____ Information supplied
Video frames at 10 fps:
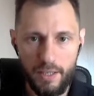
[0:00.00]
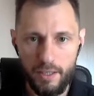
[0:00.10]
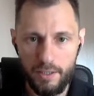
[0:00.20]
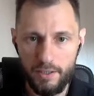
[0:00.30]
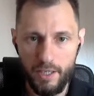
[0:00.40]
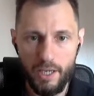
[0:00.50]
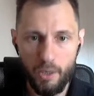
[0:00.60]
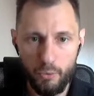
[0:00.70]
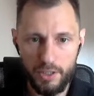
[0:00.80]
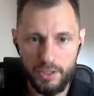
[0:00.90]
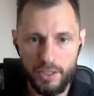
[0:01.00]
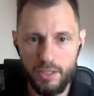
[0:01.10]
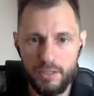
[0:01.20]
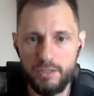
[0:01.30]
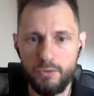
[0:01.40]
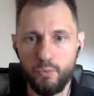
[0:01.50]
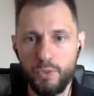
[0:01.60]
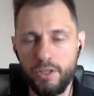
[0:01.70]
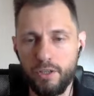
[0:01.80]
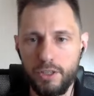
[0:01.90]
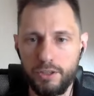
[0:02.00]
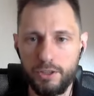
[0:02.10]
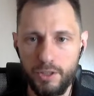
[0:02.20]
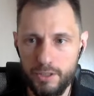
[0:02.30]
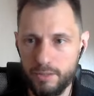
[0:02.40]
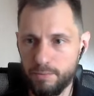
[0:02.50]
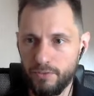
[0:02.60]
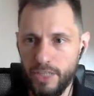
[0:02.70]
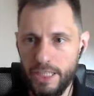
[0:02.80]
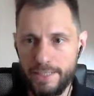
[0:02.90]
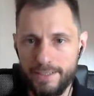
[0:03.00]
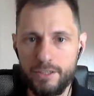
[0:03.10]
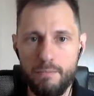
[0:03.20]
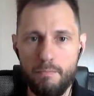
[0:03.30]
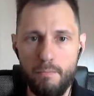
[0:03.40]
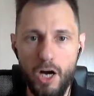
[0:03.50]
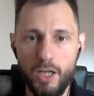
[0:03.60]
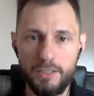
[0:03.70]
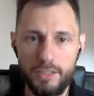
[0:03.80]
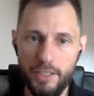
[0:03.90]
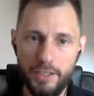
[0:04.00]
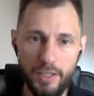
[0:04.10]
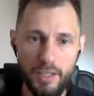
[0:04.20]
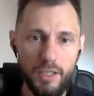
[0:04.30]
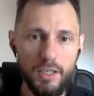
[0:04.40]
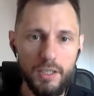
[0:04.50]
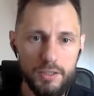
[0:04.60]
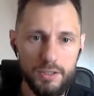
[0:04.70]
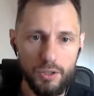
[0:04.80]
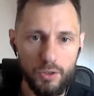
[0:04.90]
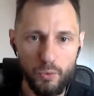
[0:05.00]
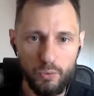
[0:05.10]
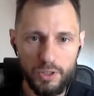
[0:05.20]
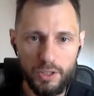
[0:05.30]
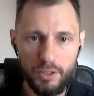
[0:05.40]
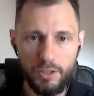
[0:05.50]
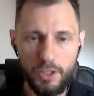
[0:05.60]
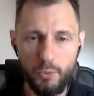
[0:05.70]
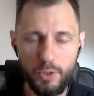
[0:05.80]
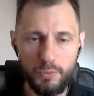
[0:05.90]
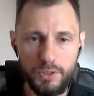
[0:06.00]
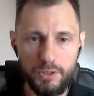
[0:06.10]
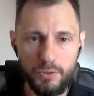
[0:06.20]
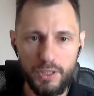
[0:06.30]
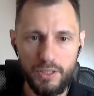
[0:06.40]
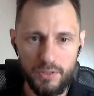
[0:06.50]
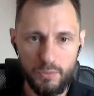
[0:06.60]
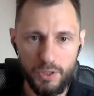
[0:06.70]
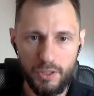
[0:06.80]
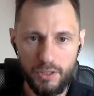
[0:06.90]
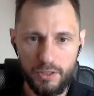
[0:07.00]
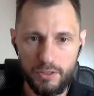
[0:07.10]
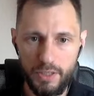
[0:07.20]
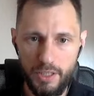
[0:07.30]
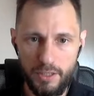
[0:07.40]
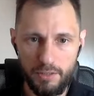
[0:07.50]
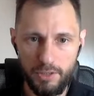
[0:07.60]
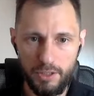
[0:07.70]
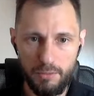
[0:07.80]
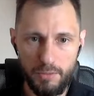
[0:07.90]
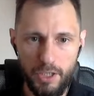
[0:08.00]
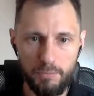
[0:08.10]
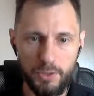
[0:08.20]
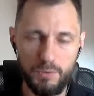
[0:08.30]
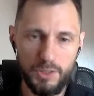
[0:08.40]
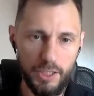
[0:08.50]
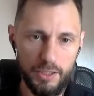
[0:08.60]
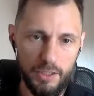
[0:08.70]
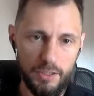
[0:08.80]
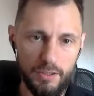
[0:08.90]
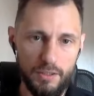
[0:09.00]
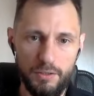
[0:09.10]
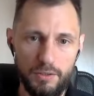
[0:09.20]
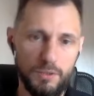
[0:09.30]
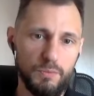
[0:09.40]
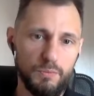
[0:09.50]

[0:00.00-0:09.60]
In our case, we are just providing some mock data. So literally what we're doing is we're creating a random number, checking, you know,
________
Aim of the task: The data above should be set down again exactly, with the pictures omitted.

Problem solution:
Video frames at 10 fps:
[0:00.00]
[0:00.10]
[0:00.20]
[0:00.30]
[0:00.40]
[0:00.50]
[0:00.60]
[0:00.70]
[0:00.80]
[0:00.90]
[0:01.00]
[0:01.10]
[0:01.20]
[0:01.30]
[0:01.40]
[0:01.50]
[0:01.60]
[0:01.70]
[0:01.80]
[0:01.90]
[0:02.00]
[0:02.10]
[0:02.20]
[0:02.30]
[0:02.40]
[0:02.50]
[0:02.60]
[0:02.70]
[0:02.80]
[0:02.90]
[0:03.00]
[0:03.10]
[0:03.20]
[0:03.30]
[0:03.40]
[0:03.50]
[0:03.60]
[0:03.70]
[0:03.80]
[0:03.90]
[0:04.00]
[0:04.10]
[0:04.20]
[0:04.30]
[0:04.40]
[0:04.50]
[0:04.60]
[0:04.70]
[0:04.80]
[0:04.90]
[0:05.00]
[0:05.10]
[0:05.20]
[0:05.30]
[0:05.40]
[0:05.50]
[0:05.60]
[0:05.70]
[0:05.80]
[0:05.90]
[0:06.00]
[0:06.10]
[0:06.20]
[0:06.30]
[0:06.40]
[0:06.50]
[0:06.60]
[0:06.70]
[0:06.80]
[0:06.90]
[0:07.00]
[0:07.10]
[0:07.20]
[0:07.30]
[0:07.40]
[0:07.50]
[0:07.60]
[0:07.70]
[0:07.80]
[0:07.90]
[0:08.00]
[0:08.10]
[0:08.20]
[0:08.30]
[0:08.40]
[0:08.50]
[0:08.60]
[0:08.70]
[0:08.80]
[0:08.90]
[0:09.00]
[0:09.10]
[0:09.20]
[0:09.30]
[0:09.40]
[0:09.50]

[0:00.00-0:09.60]
In our case, we are just providing some mock data. So literally what we're doing is we're creating a random number, checking, you know,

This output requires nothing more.